Commission proposal will affect benchmark administrators and submitters well beyond LIBOR: The regulatory interest in benchmarks prompted by the manipulation of LIBOR has now extended into many other areas of the financial system: what began as a banking issue has evolved into a system-wide concern, with potential regulatory impacts for a wide range of firms. Under a new proposal for a Regulation published today by the European Commission, virtually all published benchmarks and indices used as references for traded instruments, financial contracts, and measuring fund performance are set to be covered by the EU's new regime.

What's covered?

Earlier work focused on inter-bank rates and commodity benchmarks, but the scope of today's proposal is very broad, perhaps more so than expected. While inter-bank rates and commodity benchmarks have their own sector-specific Annexes, all other benchmarks will be subject to the general requirements of the proposal. This means that any published benchmark used to reference a financial instrument on a regulated venue, used in a financial contract such as a mortgage, or used to measure the performance of an investment fund, will be captured by the proposal if any formula or calculation is applied to the value of underlying assets to determine an index figure. There are very few exemptions, and other than where explicitly spelled out in the text it would appear that the whole universe of benchmarks and indices is covered, from interbank rates, to commodity benchmarks, stock exchange indices, and proprietary indices.

Who is affected?

Firms need to be aware of the proposals for two main reasons: firstly, they may be performing activities which could be construed as administering a benchmark under the Regulation; and secondly they may be submitting information which is used as an input for a benchmark. There are consequences for firms if they do either of these. Governance and internal controls are in focus, and while the burden will be greater for administrators, particularly as they will have to be explicitly authorised as such, submitters are also subject to various requirements. In particular, the Commission proposes that both parties sign a legally binding 'code of conduct', and has set out detailed and prescriptive requirements for oversight arrangements.

What should firms do now?

There are some basic steps that should be taken on the basis of today's proposal. First, firms will need to catalogue and assess the risks of any price-setting processes which may fall within the scope of the proposed Regulation.  This will require them to assess whether they are administrators or submitters. If so, it will be necessary to assess current oversight arrangements for these activities, and benchmark them against the requirements in the proposal, identifying any shortfalls. Ultimately, they will need to think about the risks of their involvement in price-setting processes, particularly given the potential penalties and sanctions involved, and the reputational damage that accompanied the LIBOR scandal.

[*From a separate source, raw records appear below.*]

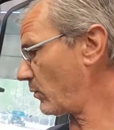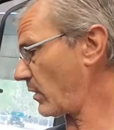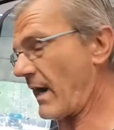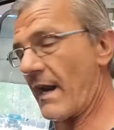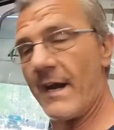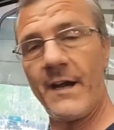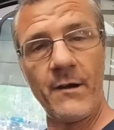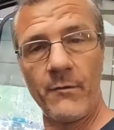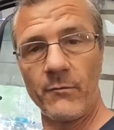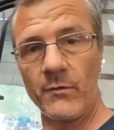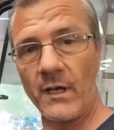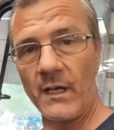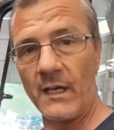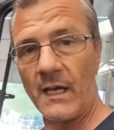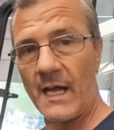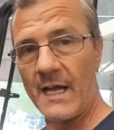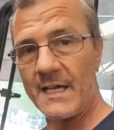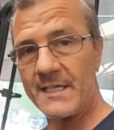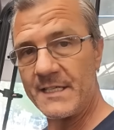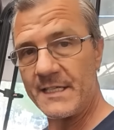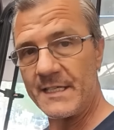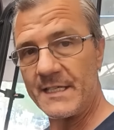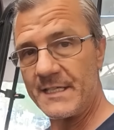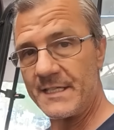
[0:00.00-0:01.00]
What I didn't
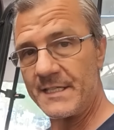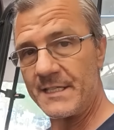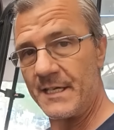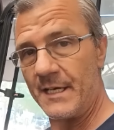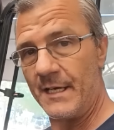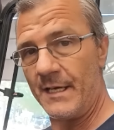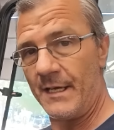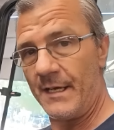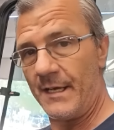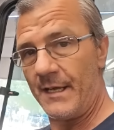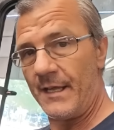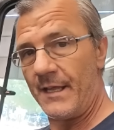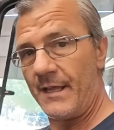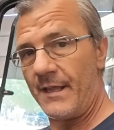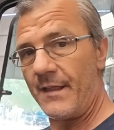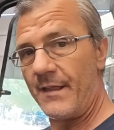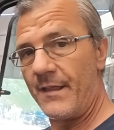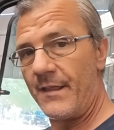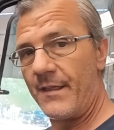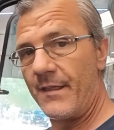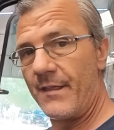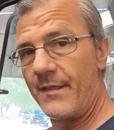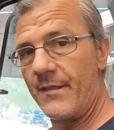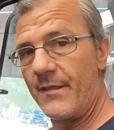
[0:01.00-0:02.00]
realize is
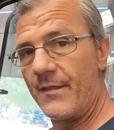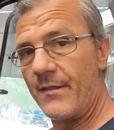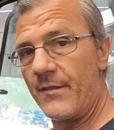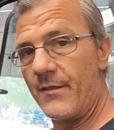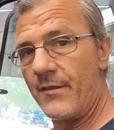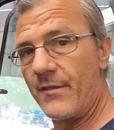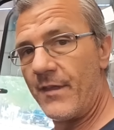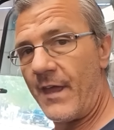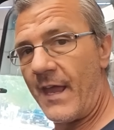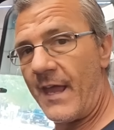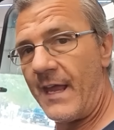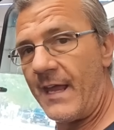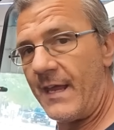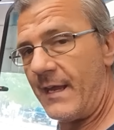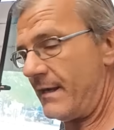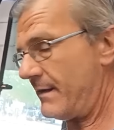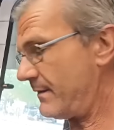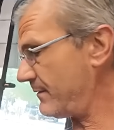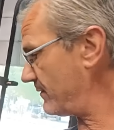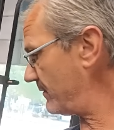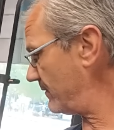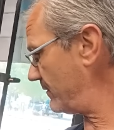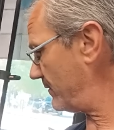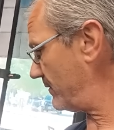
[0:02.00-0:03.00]

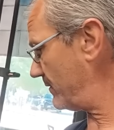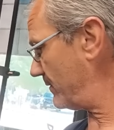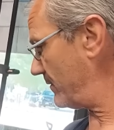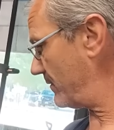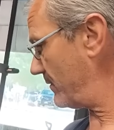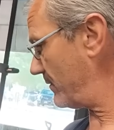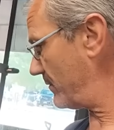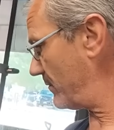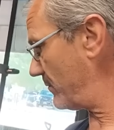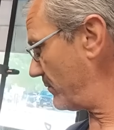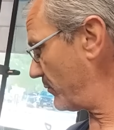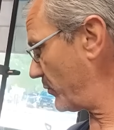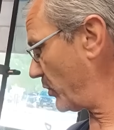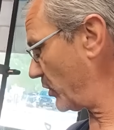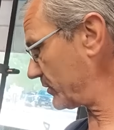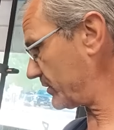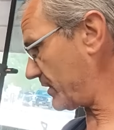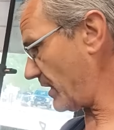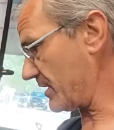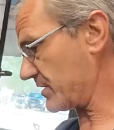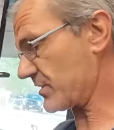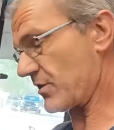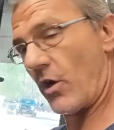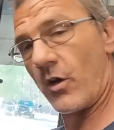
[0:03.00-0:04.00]
they put
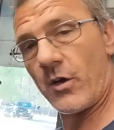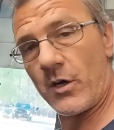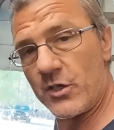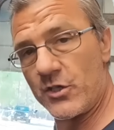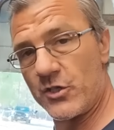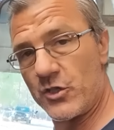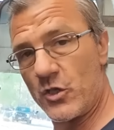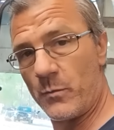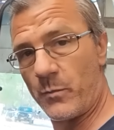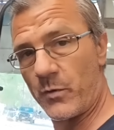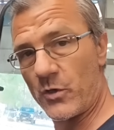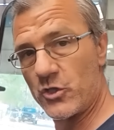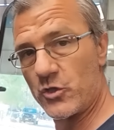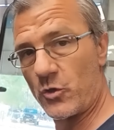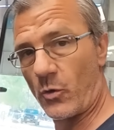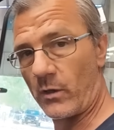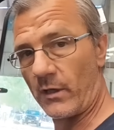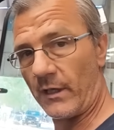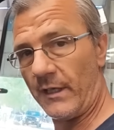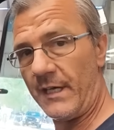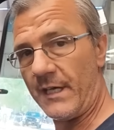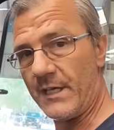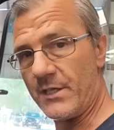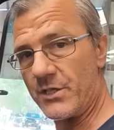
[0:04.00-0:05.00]
this on a super
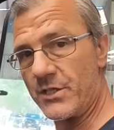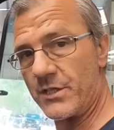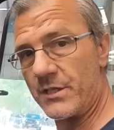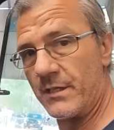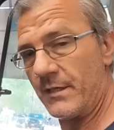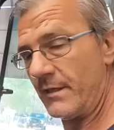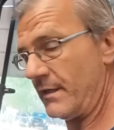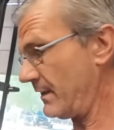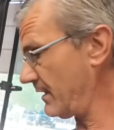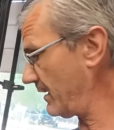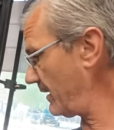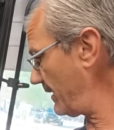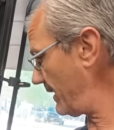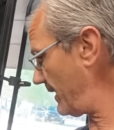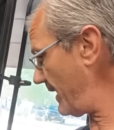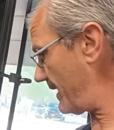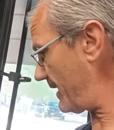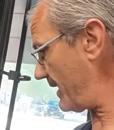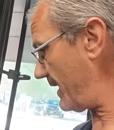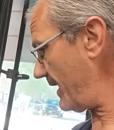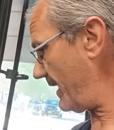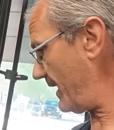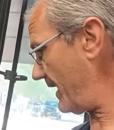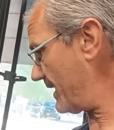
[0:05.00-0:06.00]
short leash.
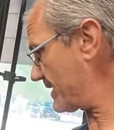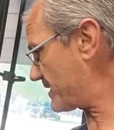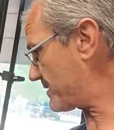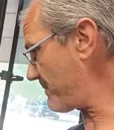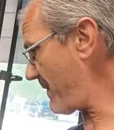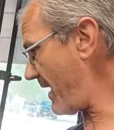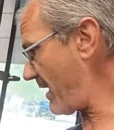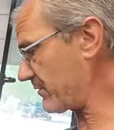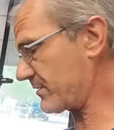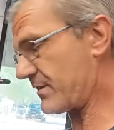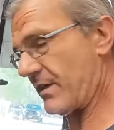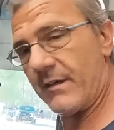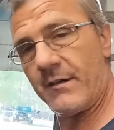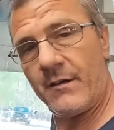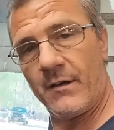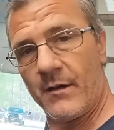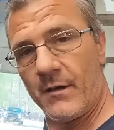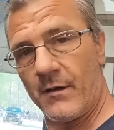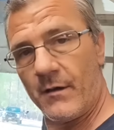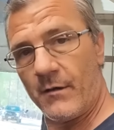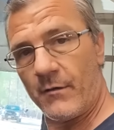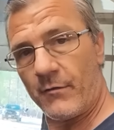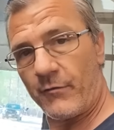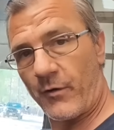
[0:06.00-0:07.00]
It's mounted
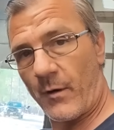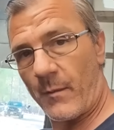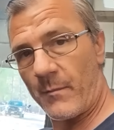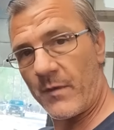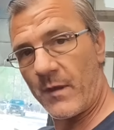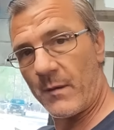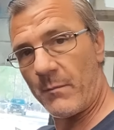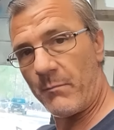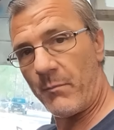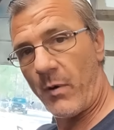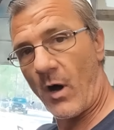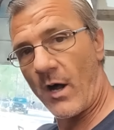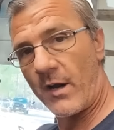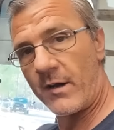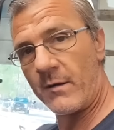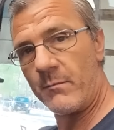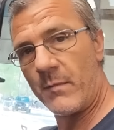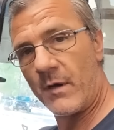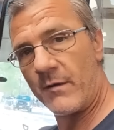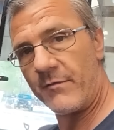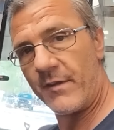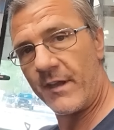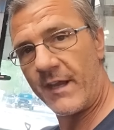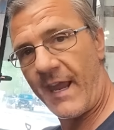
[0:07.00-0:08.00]
from the
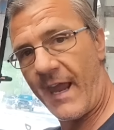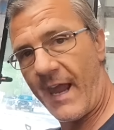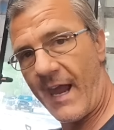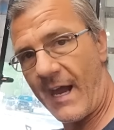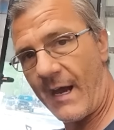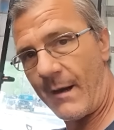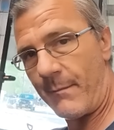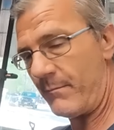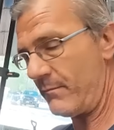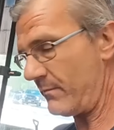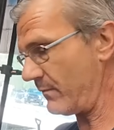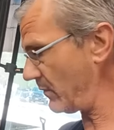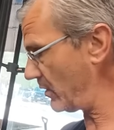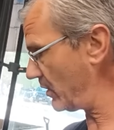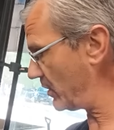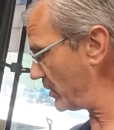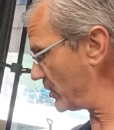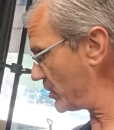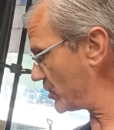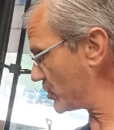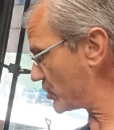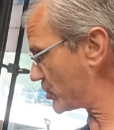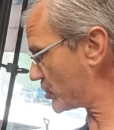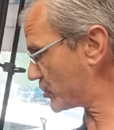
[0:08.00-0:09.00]
bottom of the cab
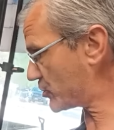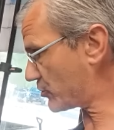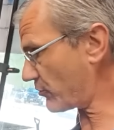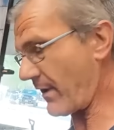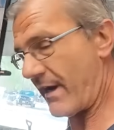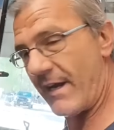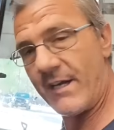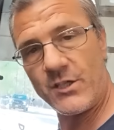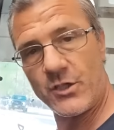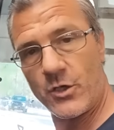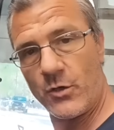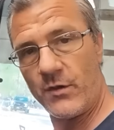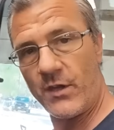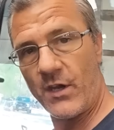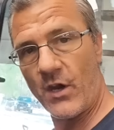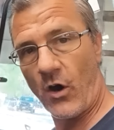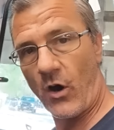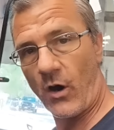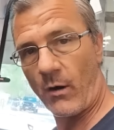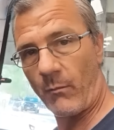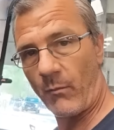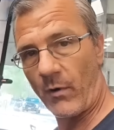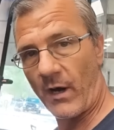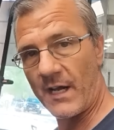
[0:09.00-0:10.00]
straight to the
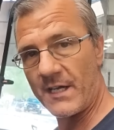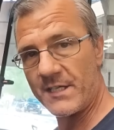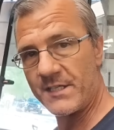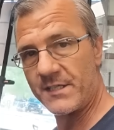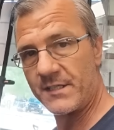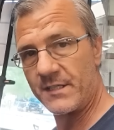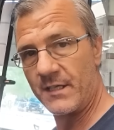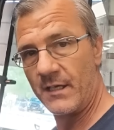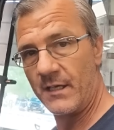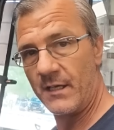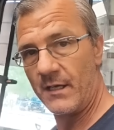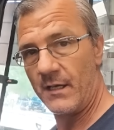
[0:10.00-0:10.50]
armrest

Work is already underway at some firms to understand their activities in this area. Today's proposal will help firms in this work, providing further clarity on what is in and out of scope. But clearly this is not the end of the road – the proposal will be negotiated and amended, and there is sure to be pushback from certain parts of the industry that do not agree with the way benchmark regulation has spread to non-bank parts of the system. Nevertheless, today's proposal provides a benchmark against which firms should measure themselves, while they keep an eye on how the proposal evolves.